The Court concluded that based on the specification’s disclosures, a skilled artisan would be unable to visualize a PGF analog with an amide at the C1 position and a phenyl at the Z position, as required by the subgenus of claim 30.³⁴ Describing the specification as a laundry list disclosure, the Federal Circuit held that “[t]he specification fails to provide the relevant artisan with sufficient blaze marks or structural commonalities among the claimed compounds to lead her to conclude that the inventor actually possessed the claimed invention.”³⁵ The Court reversed the judgment of the District Court, determining that no reasonable fact finder could have failed to conclude that claim 30 of the ’270 patent is invalid for lack of written description.³⁶

The Duke University v.
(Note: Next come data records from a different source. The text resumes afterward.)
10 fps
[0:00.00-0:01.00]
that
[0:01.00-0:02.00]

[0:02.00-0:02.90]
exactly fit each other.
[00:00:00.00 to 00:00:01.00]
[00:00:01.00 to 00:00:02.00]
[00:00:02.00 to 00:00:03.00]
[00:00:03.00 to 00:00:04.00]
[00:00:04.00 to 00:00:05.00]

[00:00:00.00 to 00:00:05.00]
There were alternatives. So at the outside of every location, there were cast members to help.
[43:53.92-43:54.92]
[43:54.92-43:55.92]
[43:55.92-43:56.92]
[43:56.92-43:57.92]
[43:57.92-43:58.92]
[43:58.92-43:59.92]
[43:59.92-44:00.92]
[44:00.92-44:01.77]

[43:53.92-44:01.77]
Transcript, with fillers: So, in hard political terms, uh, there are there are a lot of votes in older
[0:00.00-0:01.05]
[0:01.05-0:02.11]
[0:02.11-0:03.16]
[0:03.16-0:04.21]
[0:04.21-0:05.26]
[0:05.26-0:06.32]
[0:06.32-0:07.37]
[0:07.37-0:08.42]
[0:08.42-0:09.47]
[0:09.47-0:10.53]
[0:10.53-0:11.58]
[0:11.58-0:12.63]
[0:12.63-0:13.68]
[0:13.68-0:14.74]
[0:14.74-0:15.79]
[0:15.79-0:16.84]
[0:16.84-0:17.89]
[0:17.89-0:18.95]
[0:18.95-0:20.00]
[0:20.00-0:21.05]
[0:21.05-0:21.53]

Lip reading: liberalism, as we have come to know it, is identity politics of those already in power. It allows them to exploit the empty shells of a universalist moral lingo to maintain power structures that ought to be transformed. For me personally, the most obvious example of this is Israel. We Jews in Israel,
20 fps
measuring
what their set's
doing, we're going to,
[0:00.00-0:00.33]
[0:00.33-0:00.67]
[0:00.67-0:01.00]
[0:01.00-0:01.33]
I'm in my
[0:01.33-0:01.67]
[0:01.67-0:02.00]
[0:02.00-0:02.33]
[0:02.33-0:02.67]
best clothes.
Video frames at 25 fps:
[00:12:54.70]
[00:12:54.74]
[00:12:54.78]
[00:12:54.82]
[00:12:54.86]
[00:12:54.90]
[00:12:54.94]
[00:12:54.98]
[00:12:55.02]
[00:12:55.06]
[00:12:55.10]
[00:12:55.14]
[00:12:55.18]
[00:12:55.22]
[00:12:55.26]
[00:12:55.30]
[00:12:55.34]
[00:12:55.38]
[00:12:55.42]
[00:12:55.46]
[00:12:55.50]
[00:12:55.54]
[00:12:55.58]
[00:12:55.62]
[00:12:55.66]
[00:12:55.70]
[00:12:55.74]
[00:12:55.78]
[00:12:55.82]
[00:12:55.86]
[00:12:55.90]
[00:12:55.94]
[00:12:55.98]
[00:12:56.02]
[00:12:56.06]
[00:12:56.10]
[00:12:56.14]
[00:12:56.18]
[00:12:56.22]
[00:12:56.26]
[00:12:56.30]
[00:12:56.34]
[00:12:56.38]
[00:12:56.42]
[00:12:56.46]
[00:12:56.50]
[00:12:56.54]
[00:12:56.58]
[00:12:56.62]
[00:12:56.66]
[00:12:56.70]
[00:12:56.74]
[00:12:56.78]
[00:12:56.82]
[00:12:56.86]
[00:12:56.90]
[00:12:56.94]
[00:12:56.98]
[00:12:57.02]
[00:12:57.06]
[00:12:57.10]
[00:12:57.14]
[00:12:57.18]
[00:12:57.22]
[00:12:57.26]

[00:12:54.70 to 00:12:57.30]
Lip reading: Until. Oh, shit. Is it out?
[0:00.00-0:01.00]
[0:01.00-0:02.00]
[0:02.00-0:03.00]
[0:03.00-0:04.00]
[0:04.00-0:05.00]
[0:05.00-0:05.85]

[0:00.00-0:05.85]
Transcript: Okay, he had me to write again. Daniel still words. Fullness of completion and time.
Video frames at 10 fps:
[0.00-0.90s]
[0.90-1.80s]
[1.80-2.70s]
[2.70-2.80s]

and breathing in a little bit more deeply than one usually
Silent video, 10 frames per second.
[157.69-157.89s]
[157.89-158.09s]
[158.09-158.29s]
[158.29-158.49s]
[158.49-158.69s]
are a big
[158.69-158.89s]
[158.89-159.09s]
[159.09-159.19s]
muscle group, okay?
Sandoz Inc. decision emphasizes the importance of providing sufficient description to meet the written description requirement for a chemical genus claim. Patent drafters should take caution that a broad disclosure of a genus having numerous different substituents, without providing further examples or guidance for selecting a particular subset of substituents, may be challenged under the written description requirement of 35 U.S.C. § 112 as potentially insufficient to demonstrate possession of a subgenus contained within the disclosed broader genus.